Conference Agenda

Historical Studies, AI, Linked Data
Wednesday, 18/Mar/2020:
4:10pm - 5:40pm

Session Chair: Eetu Mäkelä
Location: Hall A

Long Paper (20+10min)

Classification of Medieval Documents: Determining the Issuer, Place of Issue, and Decade for Old Swedish Charters

Mats Dahllöf

Uppsala University, Sweden

The present study is a comparative exploration of different classification tasks for Swedish medieval charters (transcriptions from the SDHK collection) and different classifier setups. In particular, we explore the identification of the issuer, place of issue, and decade of production. The experiments used features based on lowercased words and character 3- and 4-grams. We evaluated the performance of two learning algorithms: linear discriminant analysis and decision trees. For evaluation, five-fold cross-validation was performed. We report accuracy and macro-averaged F1 score. The validation made use of six labeled subsets of SDHK combining the three tasks with Old Swedish and Latin. Issuer identification for the Latin dataset (595 charters from 12 issuers) reached the highest scores, above 0.9, for the decision tree classifier using word features. The best corresponding accuracy for Old Swedish was 0.81. Place and decade identification produced lower performance scores for both languages. Which classifier design is the best one seems to depend on peculiarities of the dataset and the classification task. The present study does however support the idea that text classification is useful also for medieval documents characterized by extreme spelling variation.

Short Paper (10+5min)

Linked Open Data Vocabularies and Identifiers for Medieval Studies

Toby Burrows1, Antoine Brix2, Doug Emery3, Mitch Fraas3, Eero Hyvönen4, Esko Ikkala4, Mikko Koho4, David Lewis1, Synnøve Myking2, Kevin Page1, Lynn Ransom3, Emma Thomson3, Jouni Tuominen4, Hanno Wijsman2, Pip Willcox5

1University of Oxford, UK; 2Institut de recherche et d'histoire des textes, France; 3University of Pennyslvania, US; 4Aalto University, Finland; 5The National Archives, UK

This paper examines the use of Linked Open Data in the research field of medieval studies. We report on a survey of common identifiers and vocabularies used across digitized medieval resources, with a focus on four internationally significant collections in the field. This survey has been undertaken within the “Mapping Manuscript Migrations” (MMM) project since 2017, aimed at aggregating and linking disparate datasets relating to the history of medieval manuscripts. This has included reconciliation and matching of data for five main classes of entities: Persons, Places, Organizations, Works, and Manuscripts. For each of these classes, we review the identifiers used in MMM’s source datasets, and note the way in which they tend to rely on generic vocabularies rather than specialist medieval ones. As well as discussing some of the major issues and difficulties involved in conceptualizing each of these types of entity in a medieval context, we suggest some possible directions for building a more specialized Linked Open Data environment for medieval studies in the future.

Short Paper (10+5min)

An Artificial Intelligence Approach to Segmenting Medieval Manuscripts with Complex Layouts

Lisandra S. Costiner1, Lizeth Gonzalez Carabarin2

1Merton College, University of Oxford, UK; 2Eindhoven University of Technology, The Netherlands

An Artificial Intelligence Approach to Segmenting Medieval Manuscripts with Complex Layouts

Lisandra S. Costiner (Merton College, Oxford) & Lizeth Gonzalez Carabarin (Eindhoven University)
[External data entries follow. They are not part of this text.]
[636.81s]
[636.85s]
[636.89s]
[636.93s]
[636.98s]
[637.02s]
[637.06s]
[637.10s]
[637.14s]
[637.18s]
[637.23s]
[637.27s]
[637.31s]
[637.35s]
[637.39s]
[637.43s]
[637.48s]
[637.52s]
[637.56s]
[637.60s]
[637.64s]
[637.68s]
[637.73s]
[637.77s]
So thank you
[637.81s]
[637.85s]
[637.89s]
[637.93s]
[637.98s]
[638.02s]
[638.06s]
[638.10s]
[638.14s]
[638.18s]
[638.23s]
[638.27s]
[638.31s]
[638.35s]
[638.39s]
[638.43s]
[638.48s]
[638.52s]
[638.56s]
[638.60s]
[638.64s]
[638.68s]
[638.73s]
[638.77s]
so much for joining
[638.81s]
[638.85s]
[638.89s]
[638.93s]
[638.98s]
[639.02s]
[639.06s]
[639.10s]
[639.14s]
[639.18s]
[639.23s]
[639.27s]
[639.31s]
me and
Digitization initiatives undertaken by libraries, museums and collections around the globe are rapidly increasing the number of manuscript images online. Given the large volume of such data, it is important to devise new ways to automatically process and extract relevant information from these images, saving valuable human time invested in manual transcription and image extraction.
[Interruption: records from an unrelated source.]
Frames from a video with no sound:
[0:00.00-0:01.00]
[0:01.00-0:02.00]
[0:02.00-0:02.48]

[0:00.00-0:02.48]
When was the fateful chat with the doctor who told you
Digitized documents pose a number of challenges for the extraction of relevant information, the key ones being the location of areas of text and illustration. Medieval manuscripts are especially challenging for automatic segmentation. Each surviving book was hand produced so its page layout, script used, and illustrations widely vary. Furthermore, medieval decorations do not typically conform to uniform rectangular registers -- they can be unframed, be placed throughout the text at irregular intervals and extend into page margins. Given this, such documents pose particular difficulties for traditional methods of segmentation designed for printed text, requiring instead the development of customized algorithms.
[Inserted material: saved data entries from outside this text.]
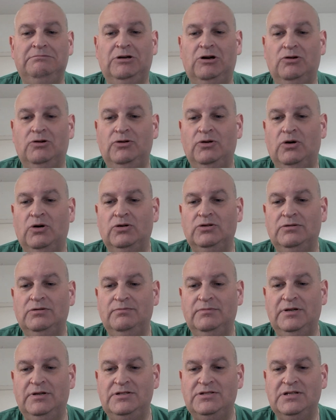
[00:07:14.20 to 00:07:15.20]
or not,
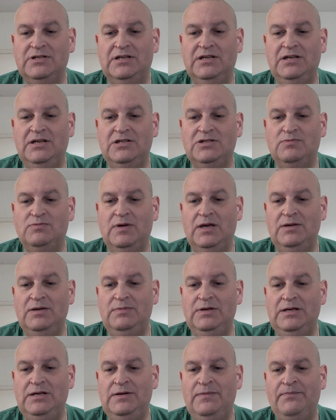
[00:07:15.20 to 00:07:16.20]
as the case may
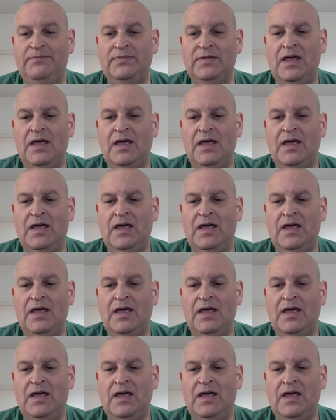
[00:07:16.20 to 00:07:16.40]
be.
Although many techniques have been developed for image segmentation (Eskenazi et al, 2017), there is a need for a generic tool that is flexible in dealing with a range of documents, low on processing power, and white-box, allowing every step to be queried. This paper proposes such a technique for the automatic identification and extraction of images (illuminations or miniatures), and of lines of text from Western medieval manuscripts.

Algorithms for the extraction of images and texts in layout analysis (segmentation) can be generally divided into three classes. Most of the approaches employed in document segmentation are adapted to specific types of records (Shafait et al, 2008), so there is a need for a global or generic approach that will be able to adapt to different types of documents. Older approaches rely on rule-based algorithms which have reduced versatility, generality, robustness and accuracy when segmenting hand-written documents (Shafait et al, 2008). Recent developments have tended to focus on the use of neural networks (Eskenazi et al, 2017) (Gao et al, 2017) (Ares Oliviera et al, 2018). Although effective, neural networks (NNs) require manually-annotated data for training, expending large amounts of human time; they are computationally heavy, and are black boxes, meaning that their inner workings are not understood. New approaches with increased versatility, stability, generality, ability to perform multi-scale analysis, and to handle color remain a desiderata (Eskenazi et al, 2017).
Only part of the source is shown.